Выразительнее всего вышли портреты пациентов.
Трудно вообразить, что думают о тяжело болеющих людях сторонние наблюдатели — наверное, очень жалеют их, воображают что-то запредельное, постоянные страдания в каждой черте лица, например.
Но в палатах, как и в жизни, встречаются совершенно разные люди. Энергичные дети, зажатые подростки, непримиримые, целеустремлённые молодые мужчины, открытые девушки и женщины, тревожные девушки и женщины, уставшие мужчины, женщины... Разговорчивые, смешливые, невеселые... Страшные диагнозы не приклеиваются к людям с определенной внешностью, темпераментом, биографией. Они находят жертв беспорядочно и пытаются изменить характер и жизнь каждого. И вот тут действительно, как на войне: в человеке проявится то, что могло бы спокойно спать в мирное время. Я вспоминаю их всех; трудно удержаться, чтобы не перебирать все сказанные в адрес болезни слова, все возможные способы — болтовня про рецепты и платья, рукоделие, больничные сплетни — жить в вакууме, как обычно. Трудно не вспоминать, как те, с кем обсуждалось трудное настоящее, планировалось счастливое будущее, теряли цвет лица, терпели лекарственную побочку...
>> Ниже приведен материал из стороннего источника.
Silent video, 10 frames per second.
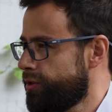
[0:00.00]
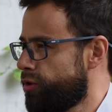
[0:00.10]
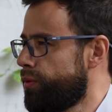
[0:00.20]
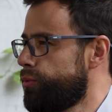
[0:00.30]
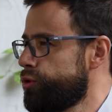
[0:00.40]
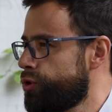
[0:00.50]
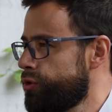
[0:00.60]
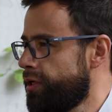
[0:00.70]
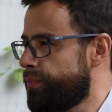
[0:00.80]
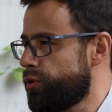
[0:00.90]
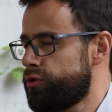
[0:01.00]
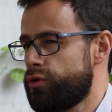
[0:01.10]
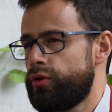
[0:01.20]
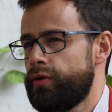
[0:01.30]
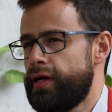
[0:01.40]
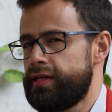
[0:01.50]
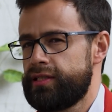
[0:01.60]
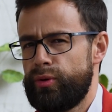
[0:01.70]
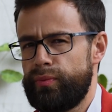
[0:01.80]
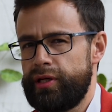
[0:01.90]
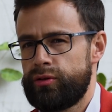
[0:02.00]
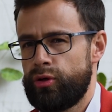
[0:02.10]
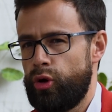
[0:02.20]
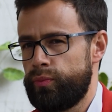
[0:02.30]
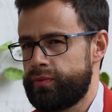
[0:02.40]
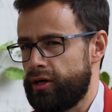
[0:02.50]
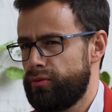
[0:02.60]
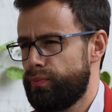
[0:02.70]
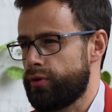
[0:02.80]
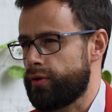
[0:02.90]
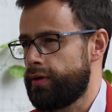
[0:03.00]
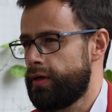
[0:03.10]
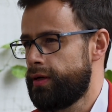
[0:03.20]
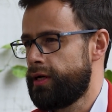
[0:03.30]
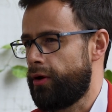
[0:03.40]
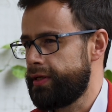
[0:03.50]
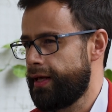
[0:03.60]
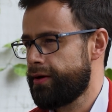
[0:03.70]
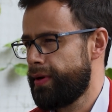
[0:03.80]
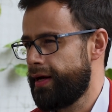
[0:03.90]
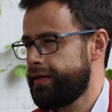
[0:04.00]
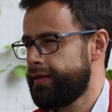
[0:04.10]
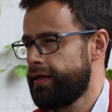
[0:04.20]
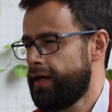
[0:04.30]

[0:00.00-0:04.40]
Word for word: como muchos de pronto en ese momento optaron por la vida armada.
Трудно не вспоминать, как нарочито строго отчитывали врачи тех, кто принимался унывать; как преувеличенно весело входили они в палаты, чтобы начать опрос. Как нервничали анестезиологи, которые ставили катетеры в центральные вены, как терпеливо собирали медсестры данные по температуре и диурезу, стойко носились по палатам вечерами и ночами. Трудно, абсолютно невозможно иногда не восстанавливать в сознании разговор профессора и врачей с родственниками умирающего пациента, подслушанный год назад в коридоре. Я могла не слушать, но осталась. А теперь не могу забыть. Потому что разговор проходил в спокойных тонах, и его сопровождала свинцовая тишина, разбавленная комментариями об успокоительных для родственников. И эта картина не бледнее портретов. Даже, может, наоборот.
Теперь картины и наброски соединяются в одну большую анимацию: свинец тишины, бледность усталых улыбок, горящие глаза непреклонности, слезы беспомощности, повышенные тона тревоги, спокойствие принятия.
Все это принадлежит в равной степени пациентами, медсёстрам и врачам. Все это теперь со мной, и кто бы знал, что с этой галереей делать.
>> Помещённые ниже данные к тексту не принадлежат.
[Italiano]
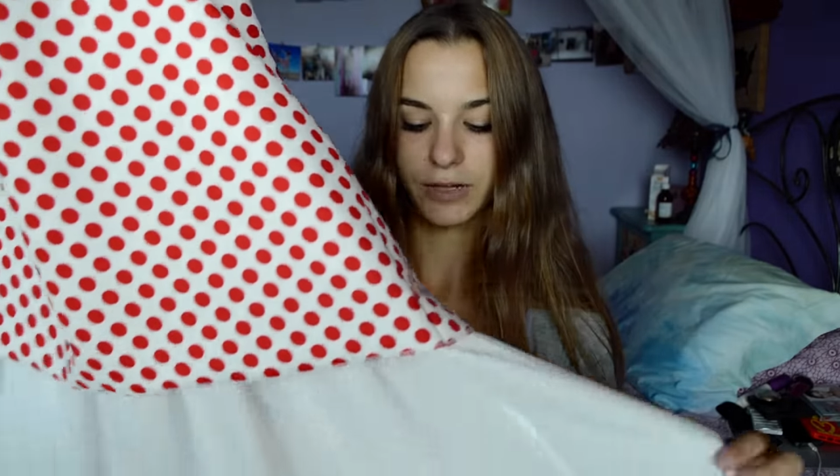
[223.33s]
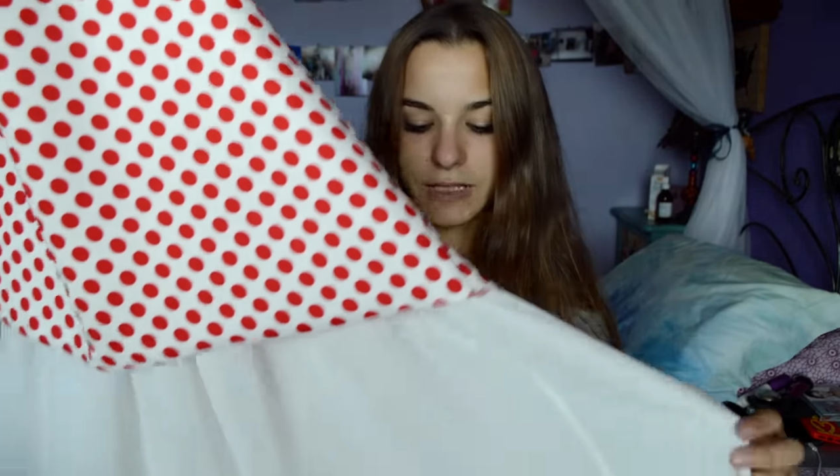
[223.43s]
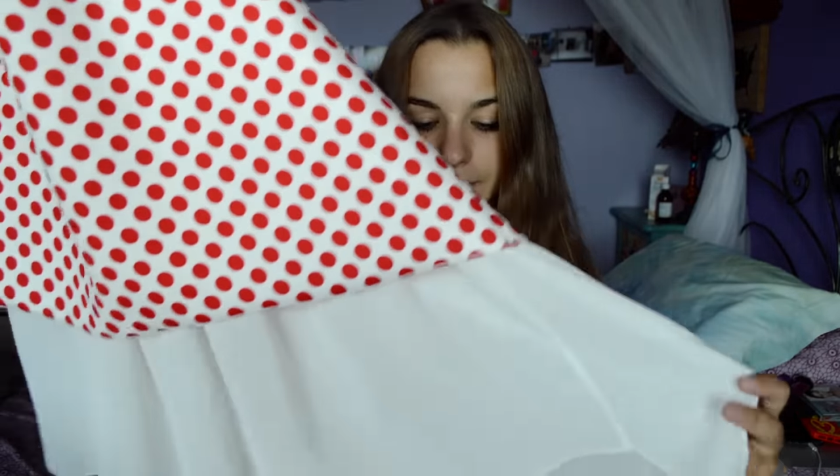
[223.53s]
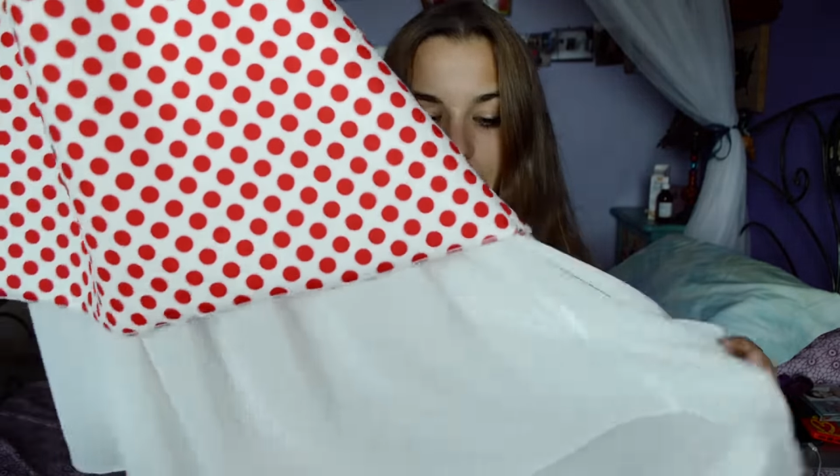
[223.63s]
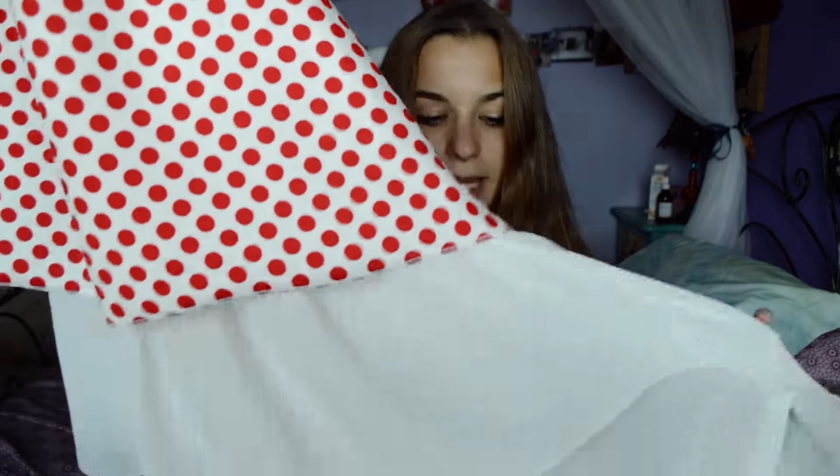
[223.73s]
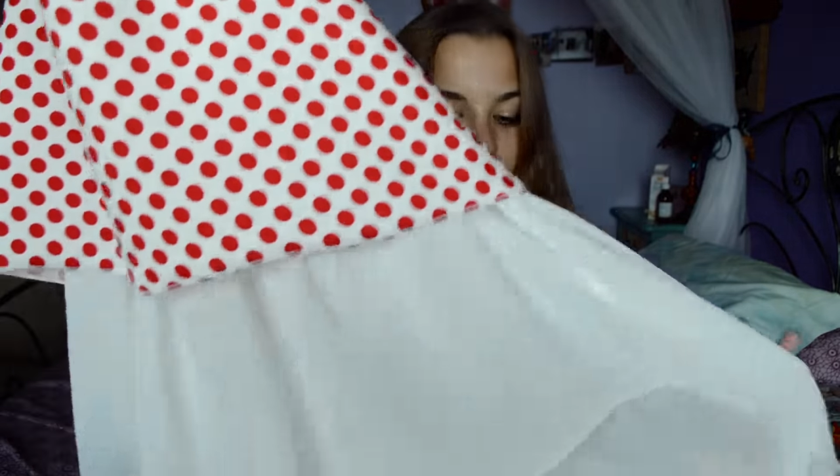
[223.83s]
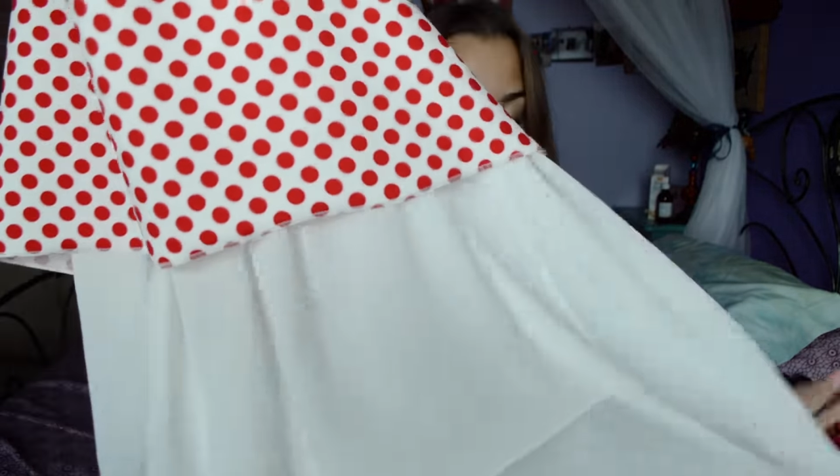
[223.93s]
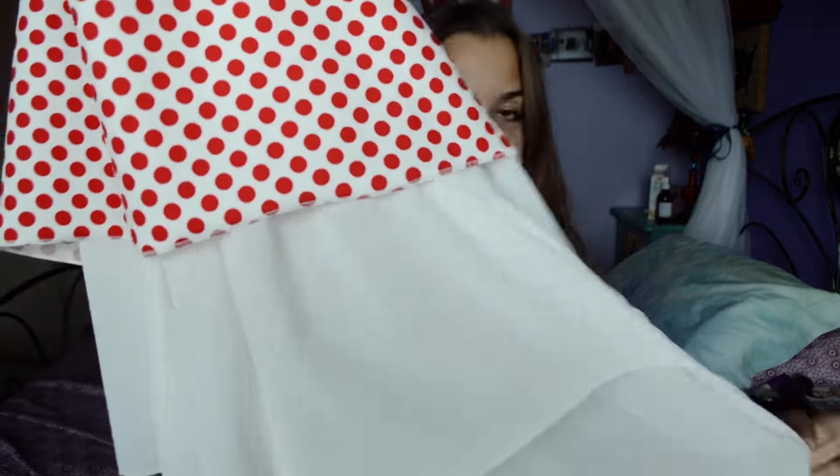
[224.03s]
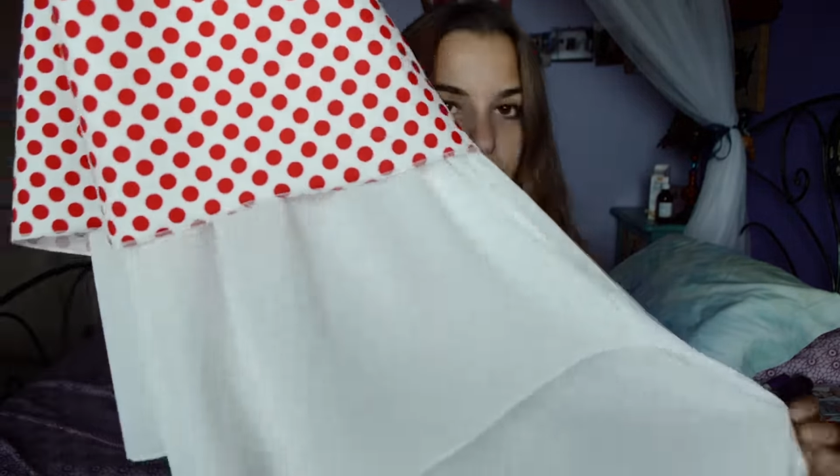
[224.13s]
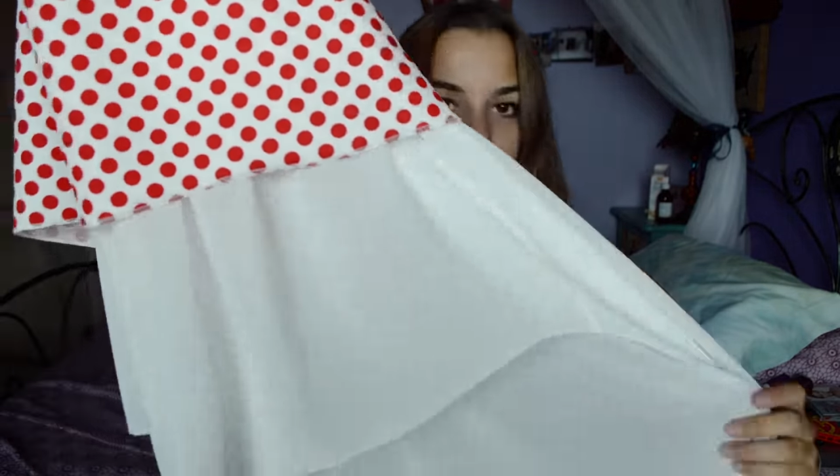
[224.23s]

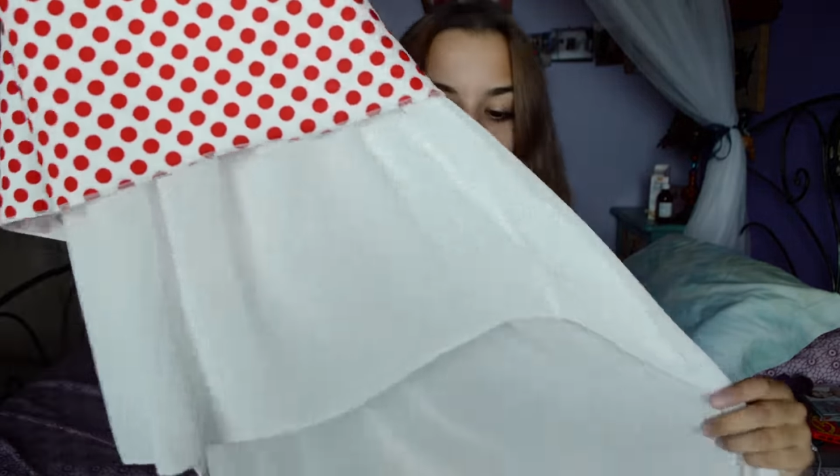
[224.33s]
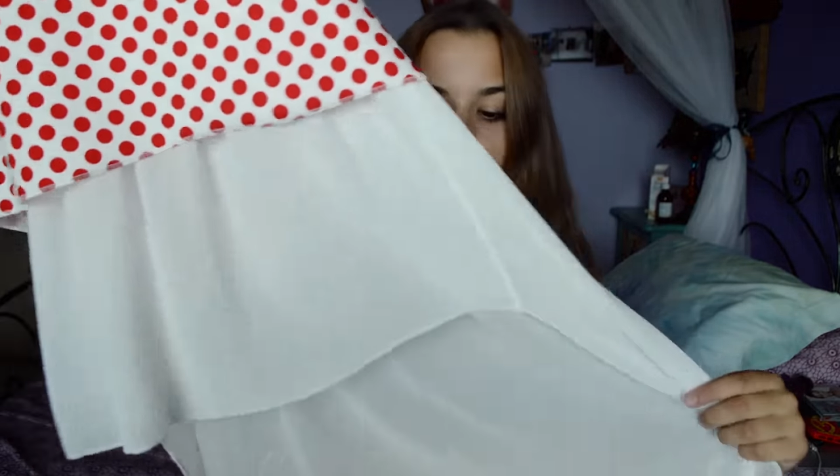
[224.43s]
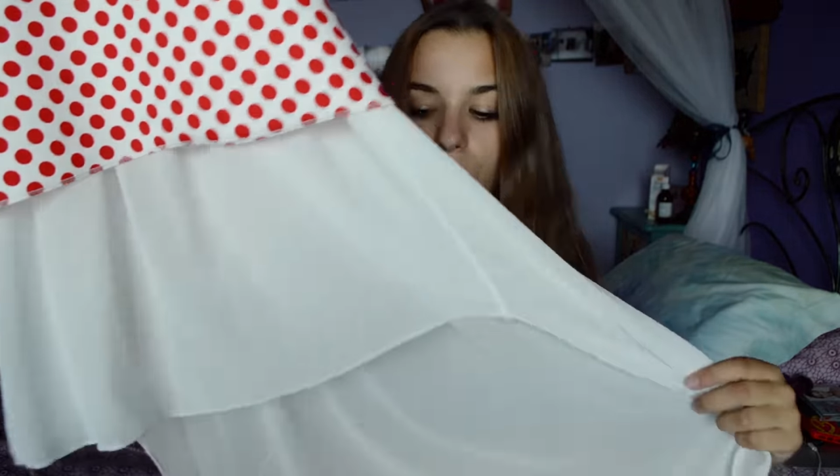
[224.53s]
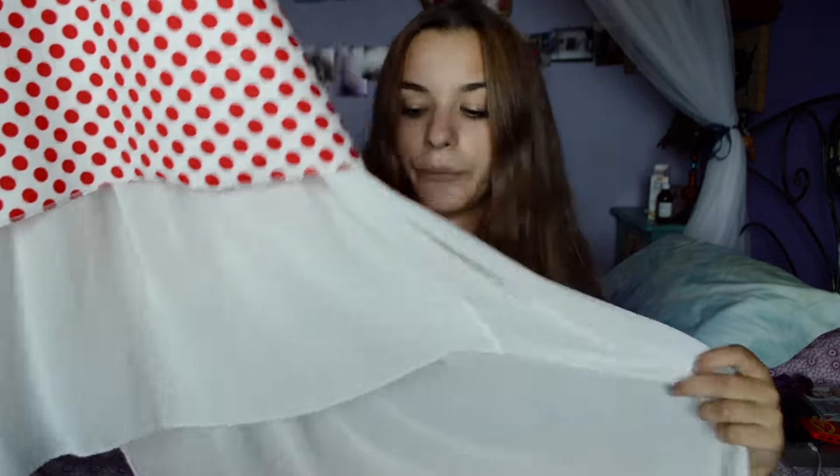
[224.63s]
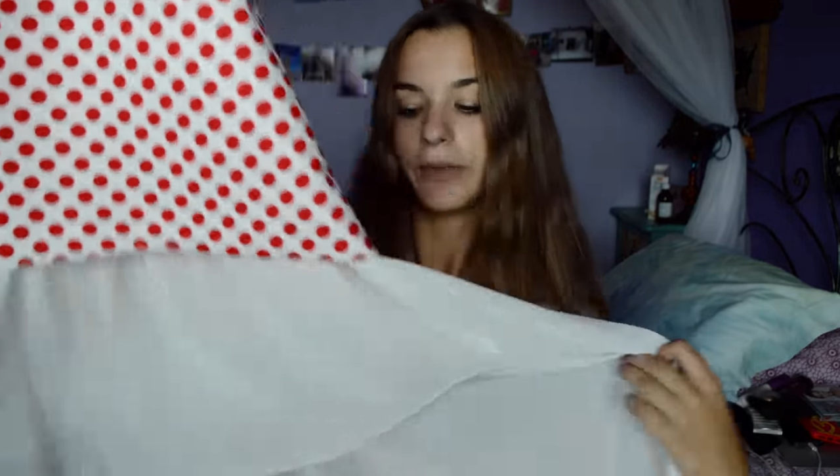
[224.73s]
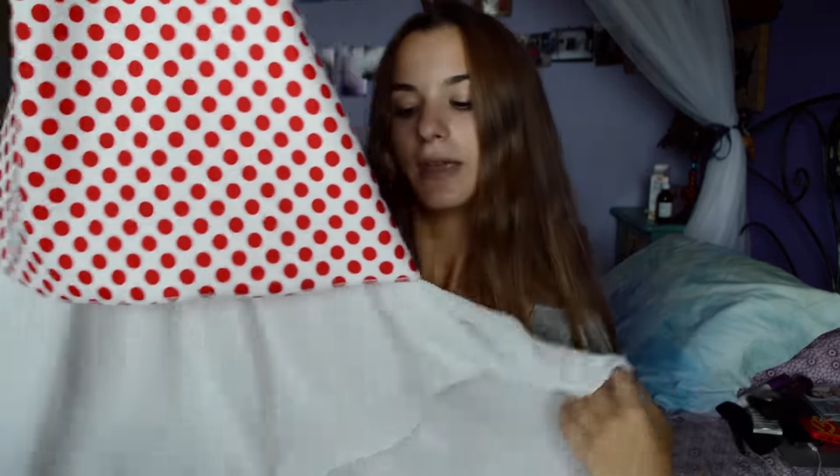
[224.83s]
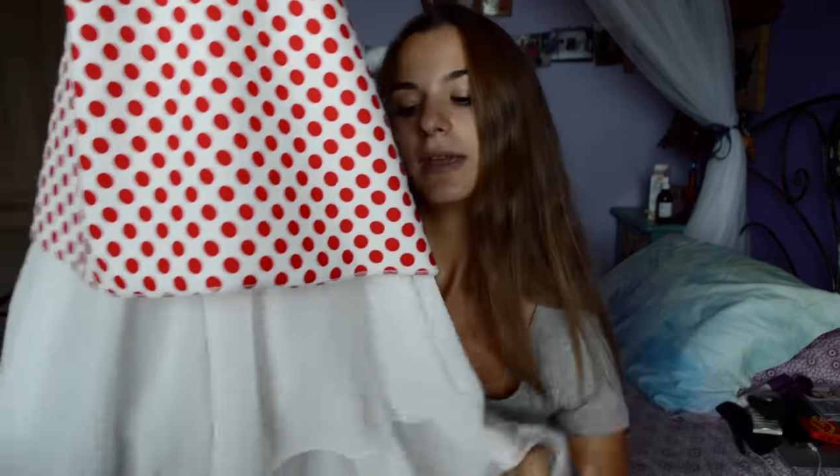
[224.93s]
trasparente bianco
Я могу распорядиться воспоминаниями, как угодно. Беда в том, что невозможно отложить их куда подальше. И потому, что я все ещё нездорова и опасаюсь возвращения в больницу. И потому, что прилетают грустные новости о пациентах. И потому, что я не хочу ничего забывать — слишком важными кажутся эти впечатления и знания.
Не считая случайных персонажей (к сожалению, в медицине они встречаются — неэмпатичные, грубые, ленивые и пр.), по коридорам больницы перемещаются удивительные люди.
Но настоящая сила моей привязанности заключена в подлинности той жизни, которая течёт в больничных стенах, окружающих пациентов с пугающими диагнозами. Не считая случайных персонажей (к сожалению, в медицине они встречаются — неэмпатичные, грубые, ленивые и пр.), по коридорам больницы перемещаются удивительные люди. Кто болеет, тот жалуется, терпит, улыбается, плачет, борется, смиряется. Кто лечит, тот бодрится, учит вежливые и ёмкие мотивационые фразы, конструирует сложное лечение, учится отстраняться, принимать смерть. Кто сопровождает, тот более других принимает. И все здесь кладется на весы. Страх уравновешивается добротой, диагноз — лечением, боль — анальгетиком, безысходность — здоровым оптимизмом и бодростью, уныние — простыми радостями. И никаких шаблонов. Потому что каждый врач — уникум, каждый пациент — ювелирное изделие. Все настоящее, а потому вызывает противоречивые, запоминающиеся эмоции. Особенно — подлинное умение радоваться каждому дню, опошленное в обычной жизни популярной психологией.

Жизнь, очищенная от пошлости, — вот причина моей тоски. Там, где я была привязана к капельнице, такая жизнь есть. В большом мире её ещё надо поискать. И вроде бы, как ни перекрути, моя собственная жизнь — одна, вмещает все, о чем говорилось выше и будет сказано впредь. Но очень трудно сгладить разницу между этими «до» и «после» знакомства с миром тяжёлых болезней. Однажды увидев и распробовав настоящее, мы сторонимся подделок.

И даже если я кое-где преувеличила, уверена: больница знает о жизни больше, чем самый популярный психолог, самый мудрый сенсей. А тоска... Тоска, может быть, с началом зимы уйдет.